I like the pink! Great looks!


----------



## joey444 (Jun 14, 2009)

Love the eyes and I like the nude lip but I'm a nude lip kinda girl....Your lips are AMAZING!!


----------



## claralikesguts (Jun 14, 2009)

you look so gorgeous


----------



## nunu (Jun 14, 2009)

Beautiful!!


----------



## Laurie (Jun 14, 2009)

I. Love.

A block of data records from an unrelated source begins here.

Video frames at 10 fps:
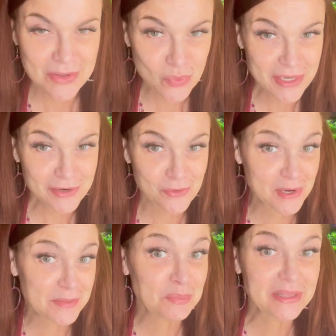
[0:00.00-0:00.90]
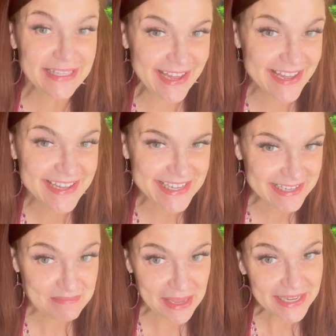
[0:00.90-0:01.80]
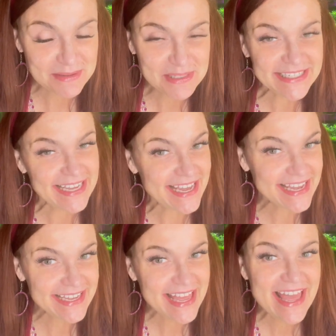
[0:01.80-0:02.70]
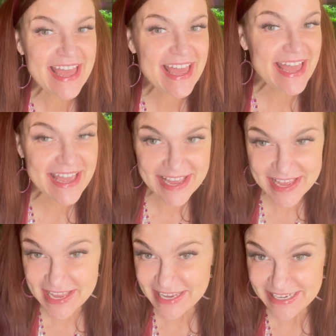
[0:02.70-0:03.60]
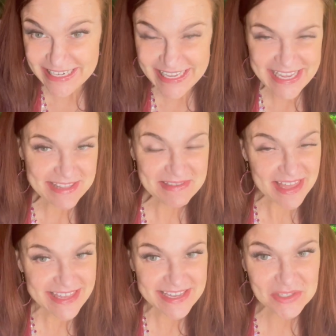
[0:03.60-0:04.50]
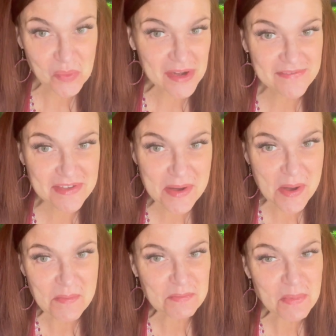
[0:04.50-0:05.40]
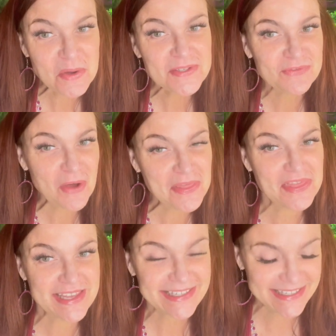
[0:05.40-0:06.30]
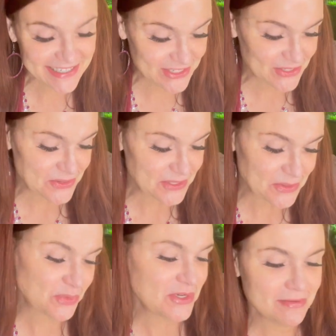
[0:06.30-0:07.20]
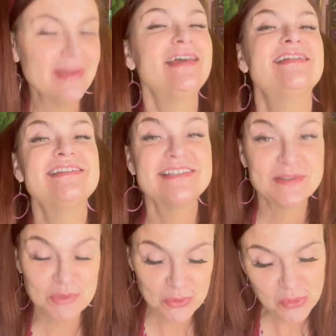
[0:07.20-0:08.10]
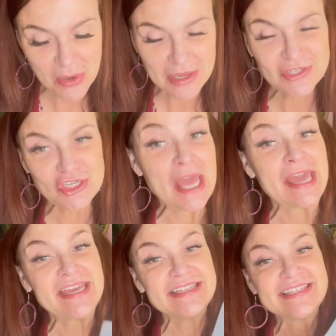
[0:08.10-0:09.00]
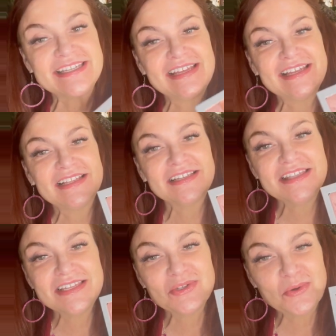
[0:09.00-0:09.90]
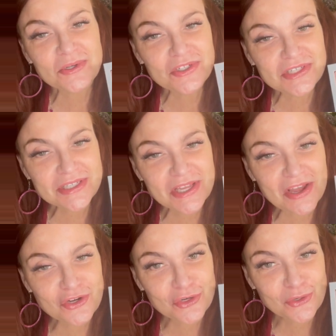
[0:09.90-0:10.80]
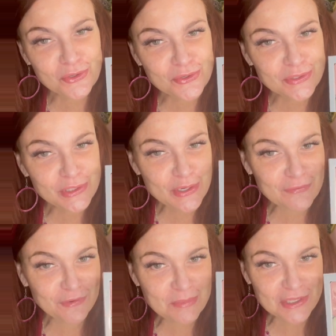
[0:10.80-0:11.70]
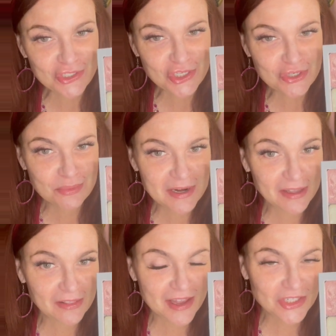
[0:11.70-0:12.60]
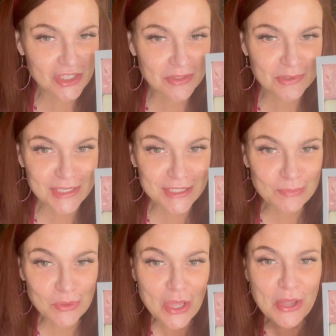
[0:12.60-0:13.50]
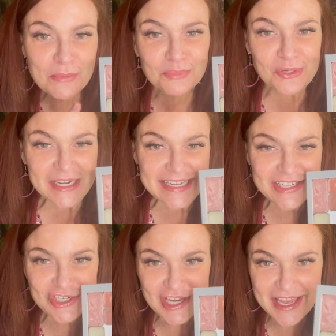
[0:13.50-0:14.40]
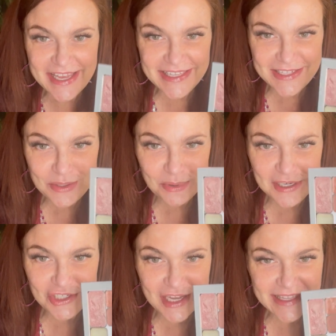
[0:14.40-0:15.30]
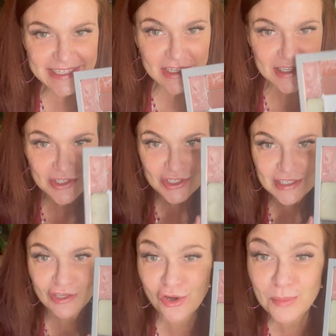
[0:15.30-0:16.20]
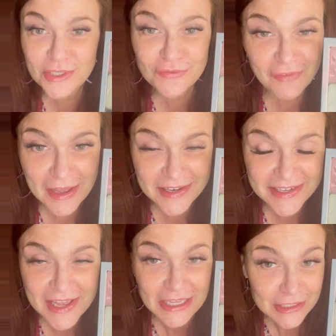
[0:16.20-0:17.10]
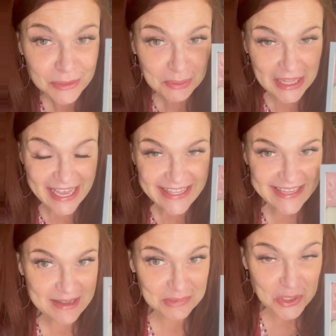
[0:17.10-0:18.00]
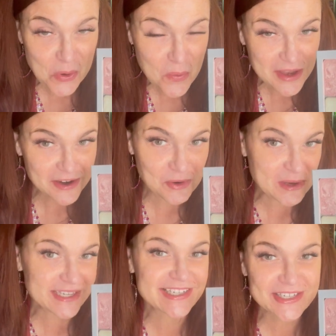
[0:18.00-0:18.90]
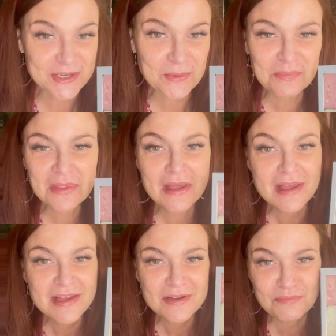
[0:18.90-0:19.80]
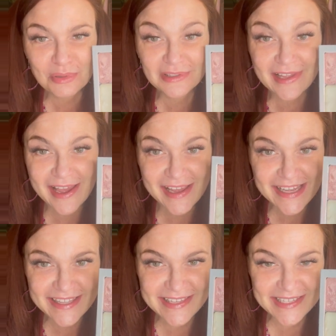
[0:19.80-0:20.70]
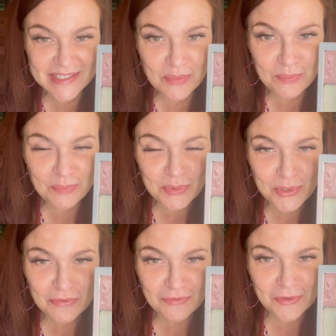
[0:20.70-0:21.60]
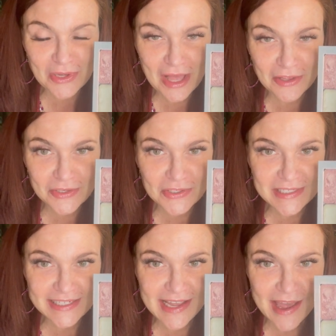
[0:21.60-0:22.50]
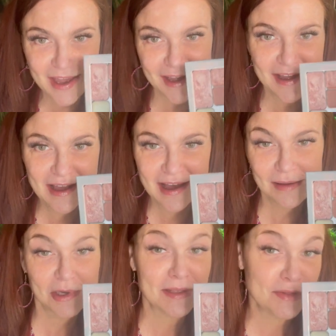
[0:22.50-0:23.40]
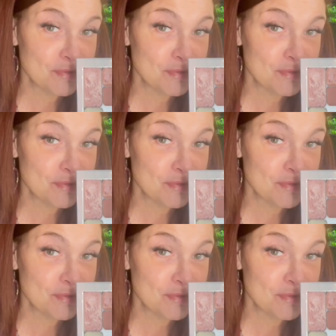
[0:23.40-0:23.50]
We are going to play in makeup today, and I think it's one of the most fun things to do is when you get some new shades. Look at these gorgeous girls from the Gingerbread collection. Get some pretty shades, new pretty shades. It is just so much fun to play in them. So we are going to play in these beautiful colors today. I'm going to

This.


----------



## nongoma (Jun 14, 2009)

Hotness!


----------



## ashley8119 (Jun 15, 2009)

i just really love your face. it commands attention.


----------



## ImMACnificent (Jun 15, 2009)

I prefer the nude lips


----------



## siemenss (Jun 17, 2009)

love them both and you are beautiful


----------



## macnoob85 (Jun 17, 2009)

the nude lip and blue eye is hot together.  The bold look is something you would wear if you want to make a true statement.  But they are both gorgeous!


----------



## maclovin' (Jun 19, 2009)

super hot! the eye is going in my inspo folder!


----------



## SassyMochaJess (Jun 19, 2009)

Both lips look nice but nude for the eye makeup... And you are gorgeous! Beautiful facial bone stucture and those lips!!


----------



## Pink_Cupcake16 (Jun 19, 2009)

Looks great! I prefer the neutral lips.


----------



## chocolategoddes (Jun 19, 2009)

holy shit. i didn't realize this was bumped! thanks everyone for the awesome comments!


----------



## LaGoddess (Jun 19, 2009)

wow ur beautiful
	

	
	
		
		

		
		
	


	




i don't think anything could look bad on u.i love the pink and the nude.


----------



## smellyocheese (Jun 19, 2009)

very pretty! I like the neutral lip. it balances out the drama


----------



## bellovesmac (Jun 19, 2009)

very nice


----------



## AmandDUR (Jun 19, 2009)

gorgeous!! love the nude lip instead.


----------